September 15, 2010
IRS Denies Exemption and Supporting Organization Status to DP-Controlled Entity
Tax Notes Today reports that the Internal Revenue Service has determined that an entity making numerous loans to disqualified persons and entities connected with disqualified persons failed to qualify as a tax-exempt charitable supporting organization. The organization, ostensibly formed to support a public charity, was governed by a board, the initial members of which consisted of five trustees. Two of the five trustees were identified as founders of the entity (and, presumably, were substantial contributors). Two other trustees were unrelated to the founders and appointed by the supported organization. A fifth trustee, who was a business partner of one of the founders, was appointed by joint action of the other four trustees. The entity made numerous under-collateralized loans to corporations, the financial interests in which were held by one or more of one of the founder-trustees, his business partner-trustee and other business partners of these persons. Additionally, the entity extended one unsecured loan to a founder-trustee.

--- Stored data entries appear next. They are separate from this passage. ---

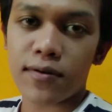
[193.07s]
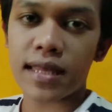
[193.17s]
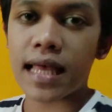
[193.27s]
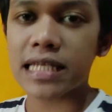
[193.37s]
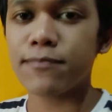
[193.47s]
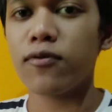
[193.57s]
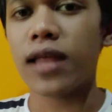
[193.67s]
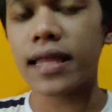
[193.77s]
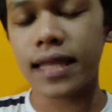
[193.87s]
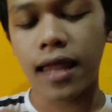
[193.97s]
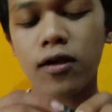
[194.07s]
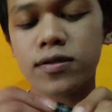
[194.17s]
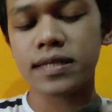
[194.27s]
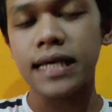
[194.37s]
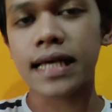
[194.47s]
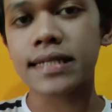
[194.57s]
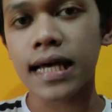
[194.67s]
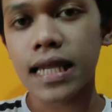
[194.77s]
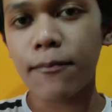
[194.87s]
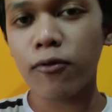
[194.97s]
So, i-test po natin ano. So,
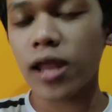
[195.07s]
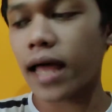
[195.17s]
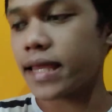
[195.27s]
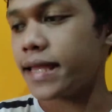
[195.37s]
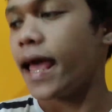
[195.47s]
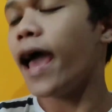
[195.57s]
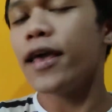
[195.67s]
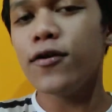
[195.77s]
isasaksak lang po natin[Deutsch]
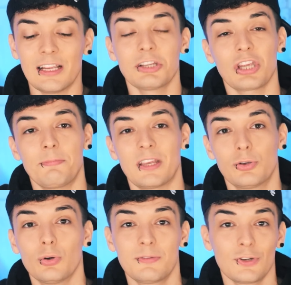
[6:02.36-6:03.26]
täglich schreibt der
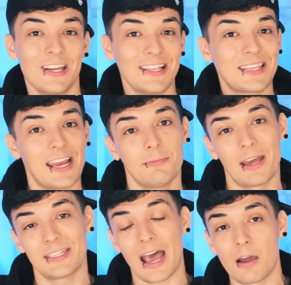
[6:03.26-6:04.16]
Tod zwischen den Zeilen in
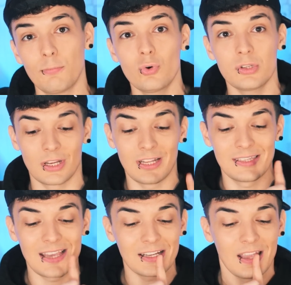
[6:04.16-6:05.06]
mein Tagebuch, sondern
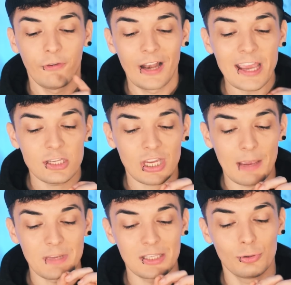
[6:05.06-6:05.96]
sagt, vielleicht
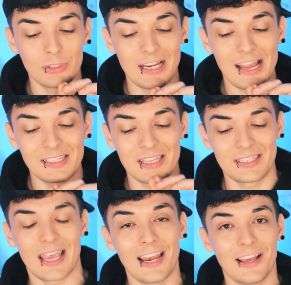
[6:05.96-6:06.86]
schreibt der Tod die letzte
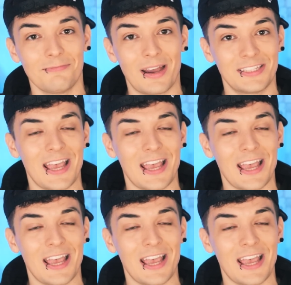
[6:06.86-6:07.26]
Zeile in meinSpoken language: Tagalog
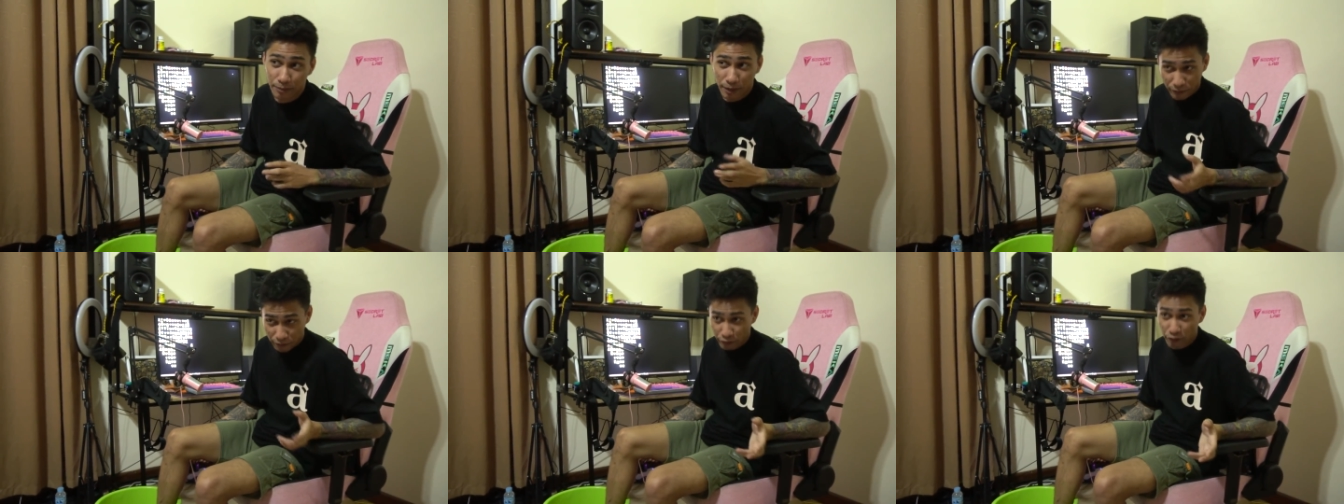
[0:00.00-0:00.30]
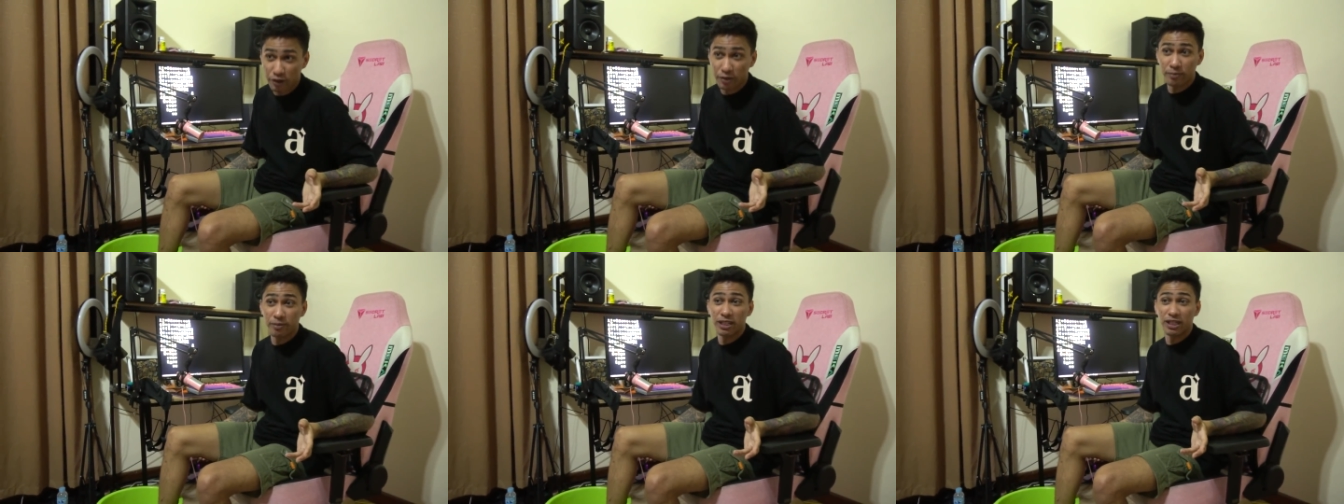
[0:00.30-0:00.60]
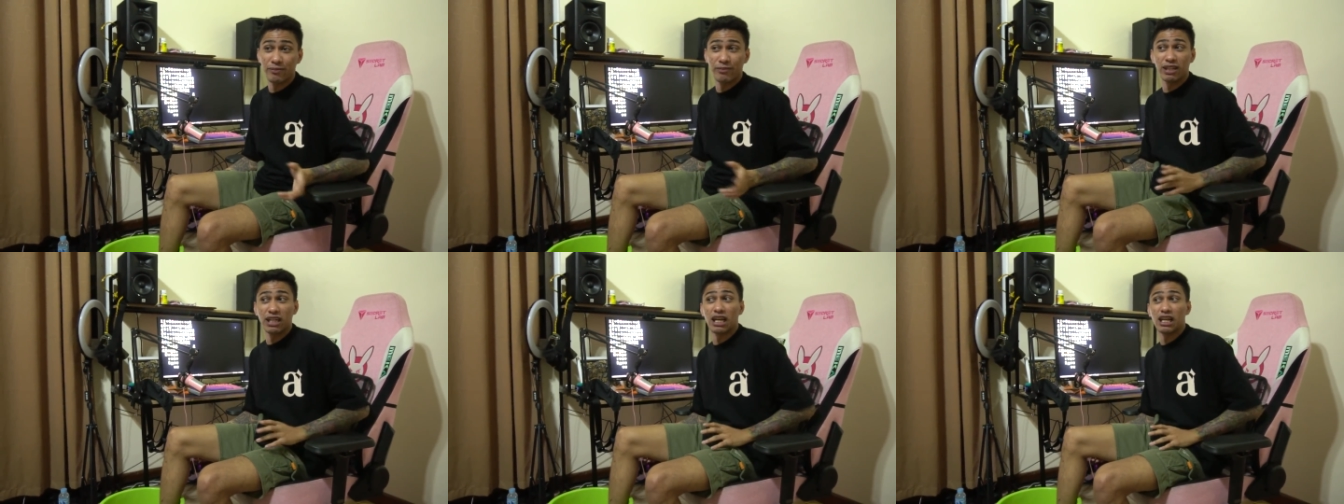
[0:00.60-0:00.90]
May freebie
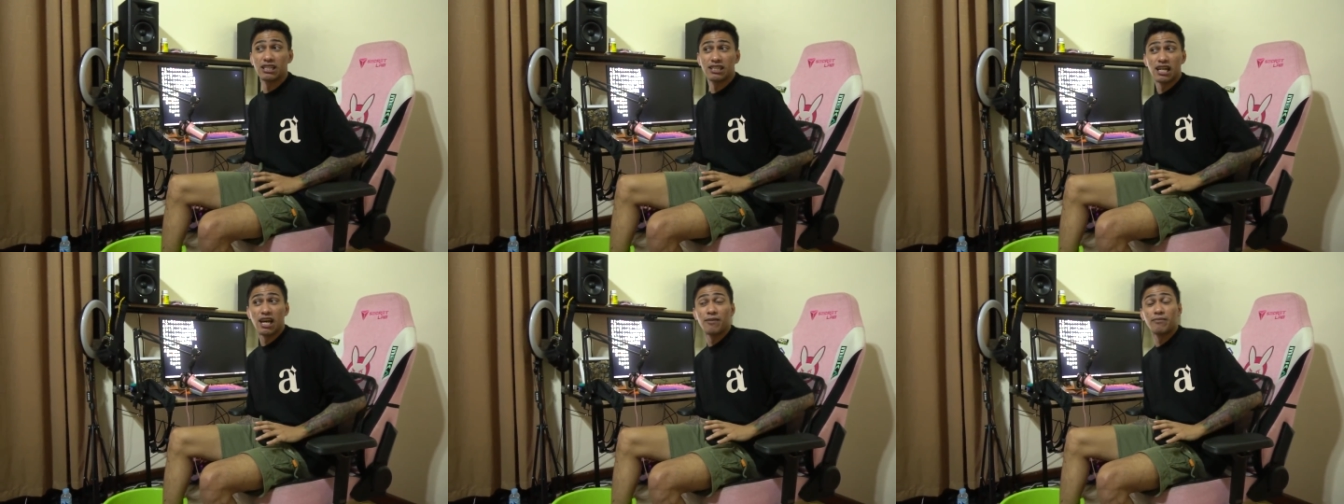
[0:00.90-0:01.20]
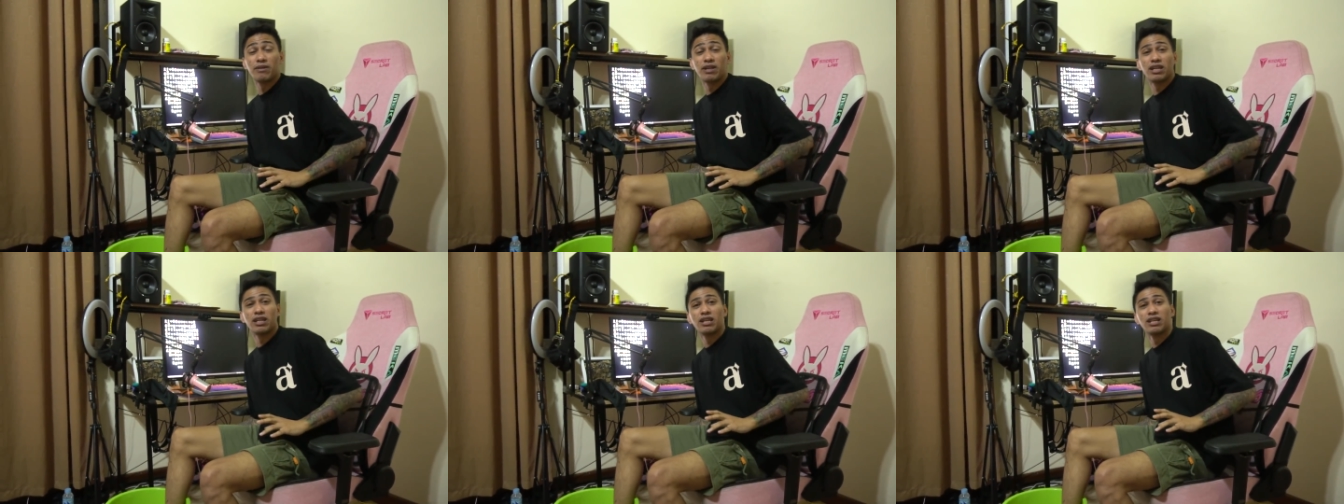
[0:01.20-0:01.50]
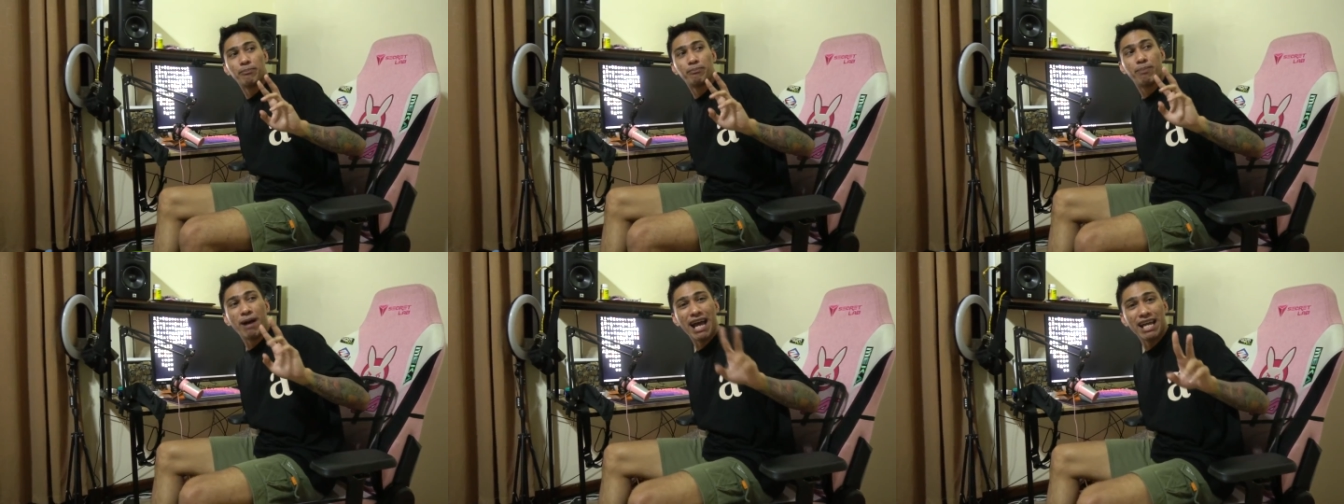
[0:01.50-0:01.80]
naman na kasama. Eh.
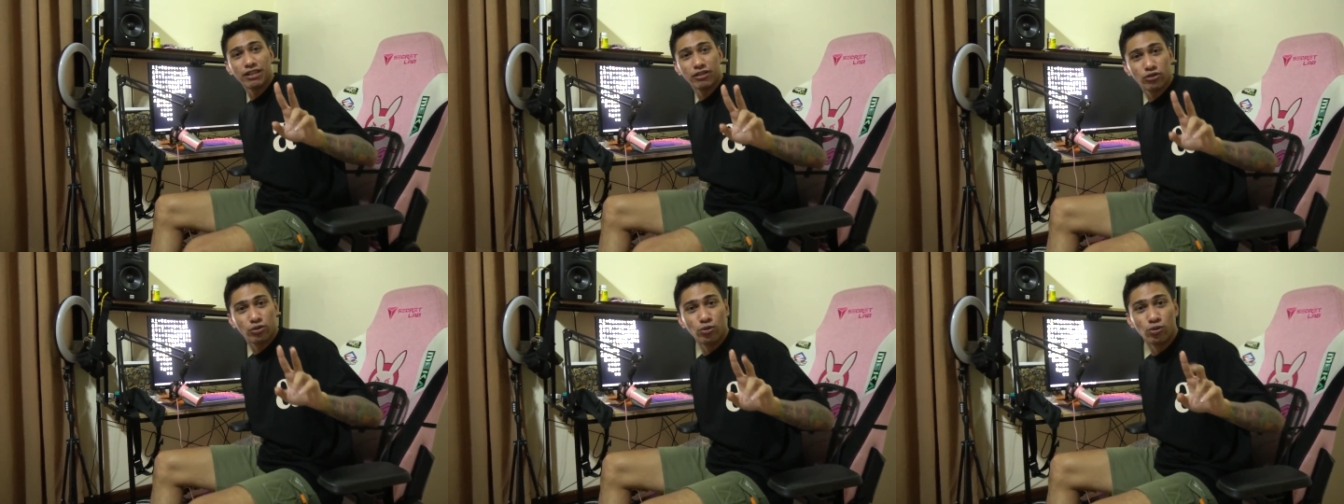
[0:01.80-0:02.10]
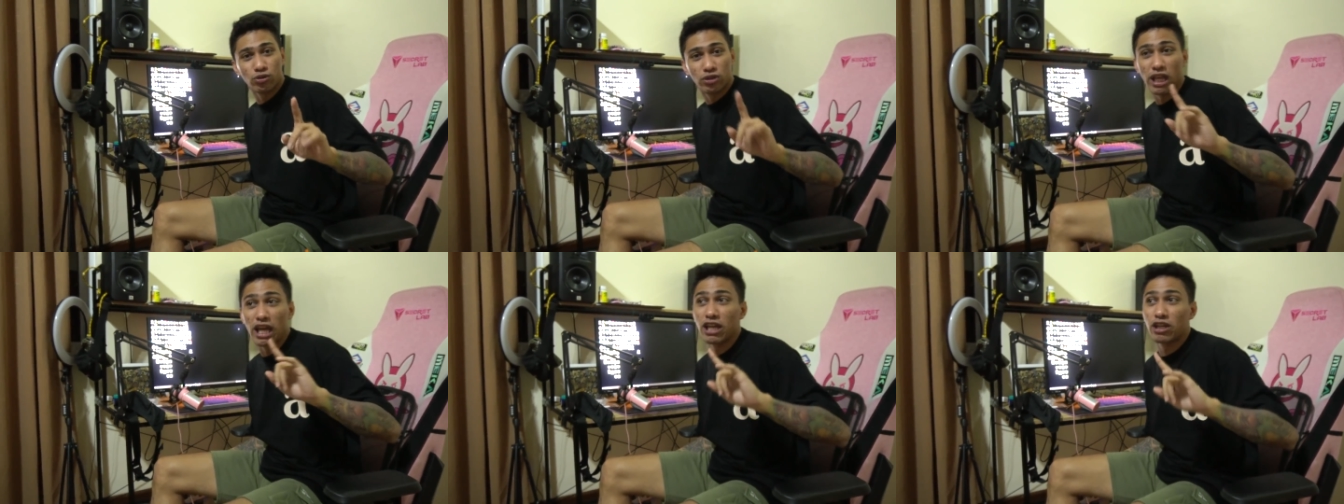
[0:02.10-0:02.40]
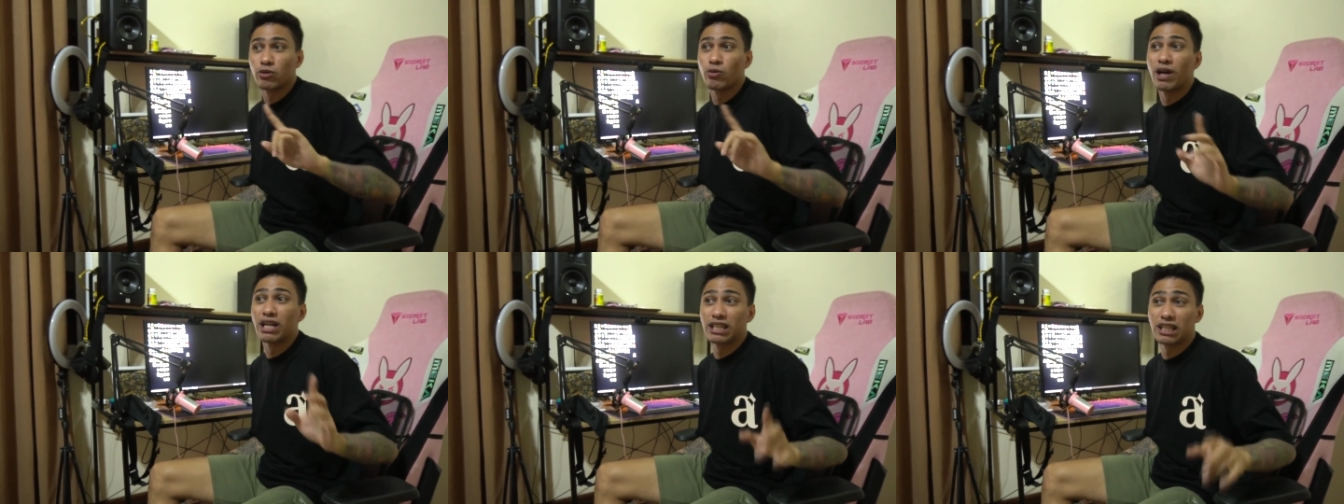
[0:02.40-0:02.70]
Buy 2,
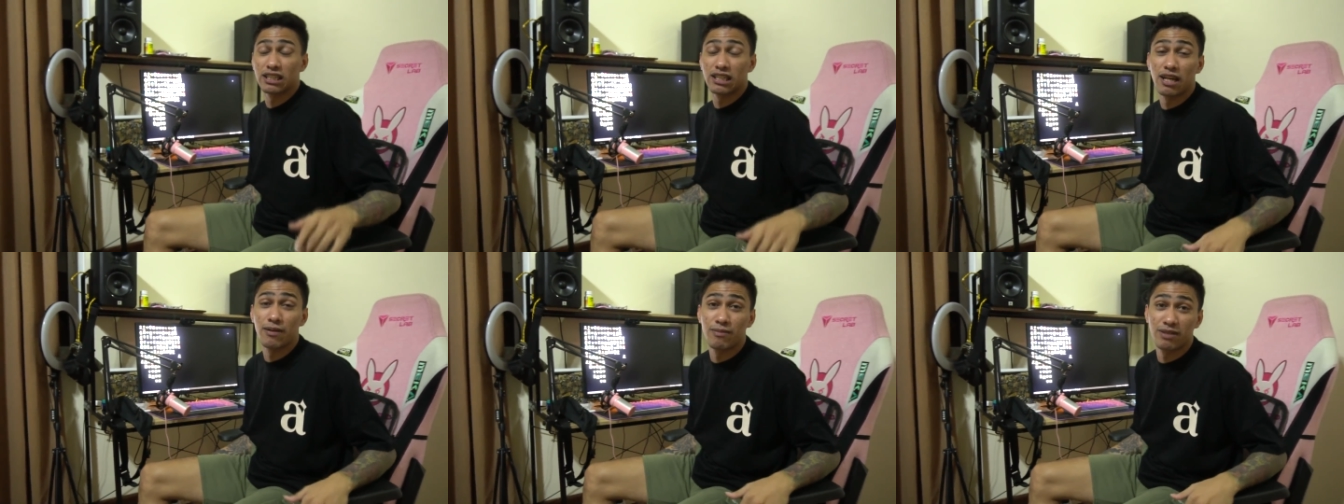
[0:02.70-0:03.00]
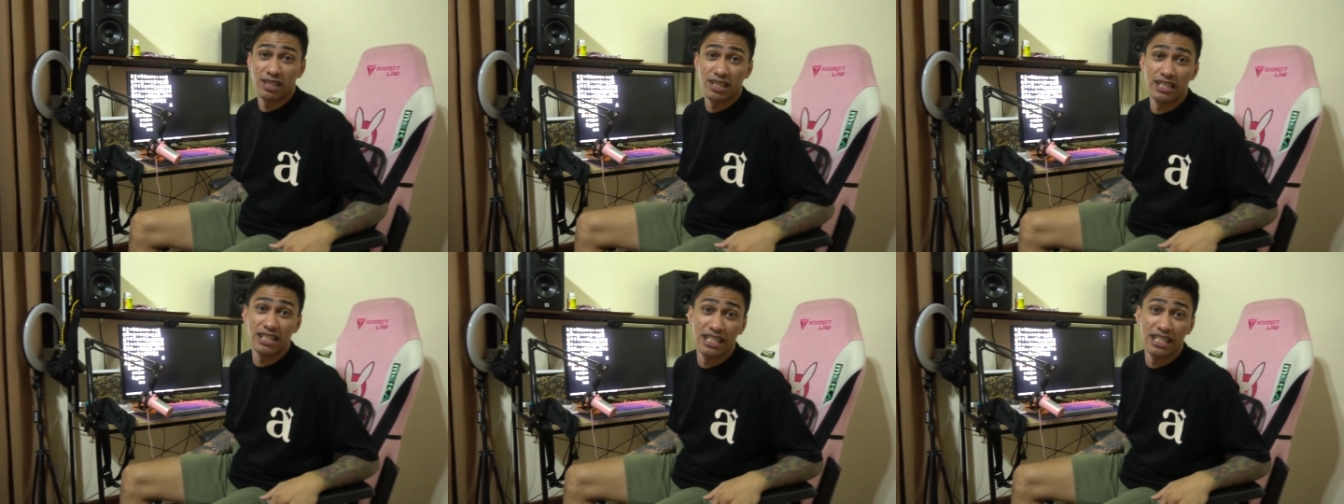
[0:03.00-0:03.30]
take 1 kasama si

The IRS first determined that the entity was formed to operate for the benefit of disqualified persons and related entities on account of the numerous loan transactions not engaged in at arm’s length. Accordingly, the entity’s “primary purpose results in private benefit and inurement,” and it therefore served “a private rather than public purpose.”
The IRS also determined that the entity failed to qualify as a supporting organization on several grounds. Most interestingly, the letter concludes that the entity was indirectly controlled by disqualified persons, thereby disqualifying it from supporting organization status. The letter reasons as follows:
While you were not directly controlled by [the founders] at the time you were formed, you were indirectly controlled by [them] since [one of the founders] had substantial influence over [the fifth trustee] through their business relationship. Accordingly, [the founders] indirectly controlled you.
In addition, the loans evidenced control by disqualified persons, especially co-founder “M”:
From your creation … to the present you have been effectively "controlled" by M by virtue of the loans you have made to his business interests or to his wife, N, also a disqualified person. We deem the loans to his business interests as direct evidence of M's control of you within the meaning of section 1.509(a)-4(j) of the regulations. Any exempt charity operating at arm's length is not going to make 22 loans to businesses or investments in which the creator and donor has a substantial interest or to such persons' wife, unless they are controlled by the donor/creator. Due to the large number of loans, the lack of meaningful collateral, the period for which the loans were outstanding, and the disruption or interruption such loans caused to the carrying out of your charitable purpose all constitute convincing evidence of M's control of you.
For the full determination letter, see 2010 TNT 176-29.